— Учительшей зовут. А мать… лается. Теперь, теперь, говорит, и замуж не возьмет ни… какой. Ну и пусть… пусть!
Степану Петровичу стыдно, что он пытался писать Симке. «Эх, вигвам бы иметь собственный! — думает он. — Женился бы я обязательно. И мы жили бы вместе, работали»…
А где-то, в тайниках далеких, прячется покойная мыслишка: вигвама у него не будет никогда — значит и жениться не придется.
Случилось это в субботу, — плыл над селом, над снегами к лесу угасающий благовест.
К Доктусову приехал брат, Серега, привез с собою самогонки. На радостях школяров отпустили пораньше. Крупную гнедую кобылу, в которой по сытости и ладной наборной упряжи нетрудно было узнать поповскую, Колька отвел к сухаринскому священнику: подле школы негде было ее поставить. Вернулся он не один — на радость Степану Петровичу привел Сашку Касаткина.
Запотевший жестяной бидончик высился посреди стола, от него шел приторный, сладковатый запах. Пили из одной чашки, по очереди.
Хмелели.
Степан Петрович, выпивая, говорил:
— Могем соответствовать! — и пил дочиста тремя точными, отмеренными глотками.
Рядом, в коридоре, Аксинья мыла полы, — слышно было, как плещется в шайке вода, как трется о доски измызганный веничек. Серега, мрачный, губастый подросток, посоловел, медленно ворочая мутными глазами, и мальчишеским баском говорил непристойности. Колька удерживал его, но неудачно, — смехом давился: до того смешливым стал — хоть плачь! И между приступами хохота, беспокойно вспоминал:
— А почему Лешки нет? П-почему? Саш, я его з-звал?
— Звал.
— А п-почему такое его нет?.. Хо-хо-хо! Н-не понимаю!
Смеркалось. Сумерками хмель забирал сильнее, и все, хором, путаясь и мешая друг другу, запели «Ноя».
Синяя муть за окном билась о стекло сухим и твердым, как песок, снегом. Огня не зажигали, пели в темноте. За стеной плескалась в шайке вода и сморщенный, старушечий голос скрипел:
— Батюшки вы мои, грех-то какой, под праздник, под праздник господний…
А в ответ спутанным нестройным ревом неслось:
Когда засветили лампу, Серега, под шумок тянувший во время пения чашку за чашкой, уже не держался на ногах. Он свалился на пол и бормотал, бессильно, клейко мигая.
— Ой, мутит, ой, братцы, мутит…
Наконец пришел Лешка, вынул из под шубы цитру, бережно положил ее на кровать, здоровался. Степан Петрович, невнимательно сунувший ему руку, изливался перед Касаткиным:
— Бумажку присылают: усилить общественную работу. Пс!.. Это за шестнадцать-то с полтиной в месяц? Не обязан. Не желаю!.. Уйду я отсюда, ей богу уйду… Выстрою себе дом.
Лешка налил чашку, выпил и, будто нечаянно вспомнив, равнодушно сказал, трогая пальцем струну:
— Касаткин, а Настя ваша в бане угорела. Бабы говорили. Водой, говорят, отливают.
Касаткину все равно… Он только волосы пригладил рукою:
— Ничего, отживеет.
Но Степан Петрович заволновался.

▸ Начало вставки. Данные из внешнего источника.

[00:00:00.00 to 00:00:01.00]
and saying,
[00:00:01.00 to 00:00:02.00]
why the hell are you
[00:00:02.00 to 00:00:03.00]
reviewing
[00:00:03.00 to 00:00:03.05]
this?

Вскочил было… да вспомнил: «лается мать, замуж не возьмет никакой», — и счас:
— Саша, сходи домой, будь другом… Сходи, узнай, как там…

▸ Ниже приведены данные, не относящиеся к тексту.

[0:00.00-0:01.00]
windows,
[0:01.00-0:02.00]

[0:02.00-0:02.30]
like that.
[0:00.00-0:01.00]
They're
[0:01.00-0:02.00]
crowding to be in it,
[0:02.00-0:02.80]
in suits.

— Ну ее, — ответил Саша, — не пойду.
Сказал, а у самого зашлось вдруг сердце: водой отливают. И, спотыкаясь, позабыв про шапку, на ходу отыскивая кулаком рукав пиджака, — за дверь. Колька ринулся за ним:
— Шапку, шапку, — кричал он, — хо-хо-хо, шапку позабыл. Хо-хо-хо!
Спал, прерывисто дышал Серега. От раскрытого бидона шел густой противный дух. Лешка, не найдя вилки, захватил двумя пальцами скользкий картофельный ломтик, и спокойно сказал:
— Что ж, пойду и я.
Степан Петрович ничего ему не ответил; цепенеющими глазами он уставился в окно, хитро подмигивая тьме: он-то зна-ет!.. Угар ему на руку, — когда угорит кто — первым делом на мороз его нужно… И представляя себе, как будет он гулять с Настей, не давая ей заснуть (при угаре, первое дело, спать нельзя), Пенкин не спеша, аккуратно переобулся, натянул шинель и положил перед собою часы: еще минут пять, ну шесть. Не больше…
Морщась от отвращения, одинаковыми, размеренными глотками тянул он последнюю, с мутью подонной, чашку… И вдруг взвизгнула дверь в сенях. Снега с валенок не обив, вошел Колька, остановился, тупо улыбаясь.